Riverberi dell'antica e pagana sacralità del bosco li ritroviamo in quei riti arborei che sono, da più parti, ancor oggi celebrati. Uno dei più noti è quello del Maggio di Accettura, paese dell’Appennino lucano, in provincia di Potenza. Si tratta di un ancestrale rito propiziatorio, con momenti di accesa teatralità, esibizioni di abilità e forza fisica, sensualità, celebrato a partire della domenica di Pentecoste. Un tronco d’albero e una cima d’arbusto, lo ‘sposo’ e la ‘sposa’, sono innestati e sollevati al cielo in simbolica unione. Lo sposo, il Maggio, è una quercia (un cerro) di grandi dimensioni, abbattuto il giorno dell’Ascensione nel bellissimo bosco di Montepiano, poco distante dal paese. La sposa, la cima, una pianta di agrifoglio proveniente dalla foresta di Gallipoli Cognato, pure poco distante. Come nei matrimoni tradizionali di paese, prima di congiungersi nella piazza, i futuri sposi procedono separatamente accompagnati da musiche, canti, e balli della cultura popolare. Un rito arboreo che si lega alla coltivazione del bosco: in quello di Montepiano vengono applicate le cure colturali che favoriscono i cerri di grandi dimensioni, oltre alla rinnovazione naturale del bosco.
[1] Diamantopoulos J. et al. ( (1994). Variation in Greek phrygana vegetation in relation to soil and climate. Journal of Vegetation Science 5: 355-360.

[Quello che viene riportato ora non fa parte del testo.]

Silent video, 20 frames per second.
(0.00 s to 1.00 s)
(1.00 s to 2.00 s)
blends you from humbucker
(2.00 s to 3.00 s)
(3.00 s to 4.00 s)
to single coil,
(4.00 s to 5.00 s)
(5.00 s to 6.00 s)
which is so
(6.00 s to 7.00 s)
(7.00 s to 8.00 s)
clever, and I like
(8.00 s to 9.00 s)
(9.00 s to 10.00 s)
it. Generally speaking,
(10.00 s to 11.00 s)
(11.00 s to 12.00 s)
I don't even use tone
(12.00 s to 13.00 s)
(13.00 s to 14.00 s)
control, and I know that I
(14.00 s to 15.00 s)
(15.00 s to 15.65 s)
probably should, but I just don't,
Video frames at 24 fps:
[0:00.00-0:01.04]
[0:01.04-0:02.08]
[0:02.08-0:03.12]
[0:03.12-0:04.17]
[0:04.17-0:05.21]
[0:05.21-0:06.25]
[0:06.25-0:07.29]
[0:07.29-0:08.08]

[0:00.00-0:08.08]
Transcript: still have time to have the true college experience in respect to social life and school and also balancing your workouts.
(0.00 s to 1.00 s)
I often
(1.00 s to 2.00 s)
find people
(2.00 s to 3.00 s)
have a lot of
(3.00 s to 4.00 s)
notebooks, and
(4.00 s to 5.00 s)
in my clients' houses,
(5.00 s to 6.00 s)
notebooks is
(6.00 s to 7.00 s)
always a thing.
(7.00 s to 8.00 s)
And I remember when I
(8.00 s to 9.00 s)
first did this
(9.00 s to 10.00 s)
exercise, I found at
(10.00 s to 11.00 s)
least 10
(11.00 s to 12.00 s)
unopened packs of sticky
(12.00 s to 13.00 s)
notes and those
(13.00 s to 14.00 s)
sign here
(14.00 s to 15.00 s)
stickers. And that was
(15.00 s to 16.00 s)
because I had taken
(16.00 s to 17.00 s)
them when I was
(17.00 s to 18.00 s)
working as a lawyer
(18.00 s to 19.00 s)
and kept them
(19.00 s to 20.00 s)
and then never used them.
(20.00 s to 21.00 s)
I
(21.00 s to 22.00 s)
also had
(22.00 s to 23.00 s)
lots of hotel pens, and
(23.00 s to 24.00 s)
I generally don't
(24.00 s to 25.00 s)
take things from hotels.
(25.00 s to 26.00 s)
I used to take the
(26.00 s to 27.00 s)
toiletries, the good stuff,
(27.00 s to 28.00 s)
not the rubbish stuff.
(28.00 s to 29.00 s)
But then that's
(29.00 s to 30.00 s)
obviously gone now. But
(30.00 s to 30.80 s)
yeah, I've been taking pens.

[2] Di Berenger A. (1887). Selvicoltura. Trattato scritto per uso degli agenti forestali, ingegneri e possidenti di boschi. Riccardo Marghieri di Gius, via Roma (già Toledo) 276 e 277, Napoli, pp. 17-31.
Phrygana a pulvini di Sarcopoterium spinosum (L.) Spach. (spinaporci) sull'isola di Sifnos, Cicladi (foto di Marco Borghetti, agosto 2007).
Il ginepro fenicio (Juniperus phoenicea L.) (foto di Marco Borghetti, isola di Sikinos, settembre 2020).
Isola di Sifnos, Cicladi, Grecia. Macchia bassa a ginepro fenicio (Juniperus phoenicea L.) (foto di Marco Borghetti, agosto 2007).
Bosco di Montepiano, Comune di Accettura, provincia di Matera, Basilicata. Una delle più belle cerrete dellla nostra penisola: vengono da qui i fusti di cerro usati nel rito arboreo del Maggio di Accettura (foto di Antonio Lapolla, primavera 2021).
Sull'edificio del Comune di Accettura, i murales che rappresentano le scene del Maggio (foto di Agostino Ferrara, aprile 2022).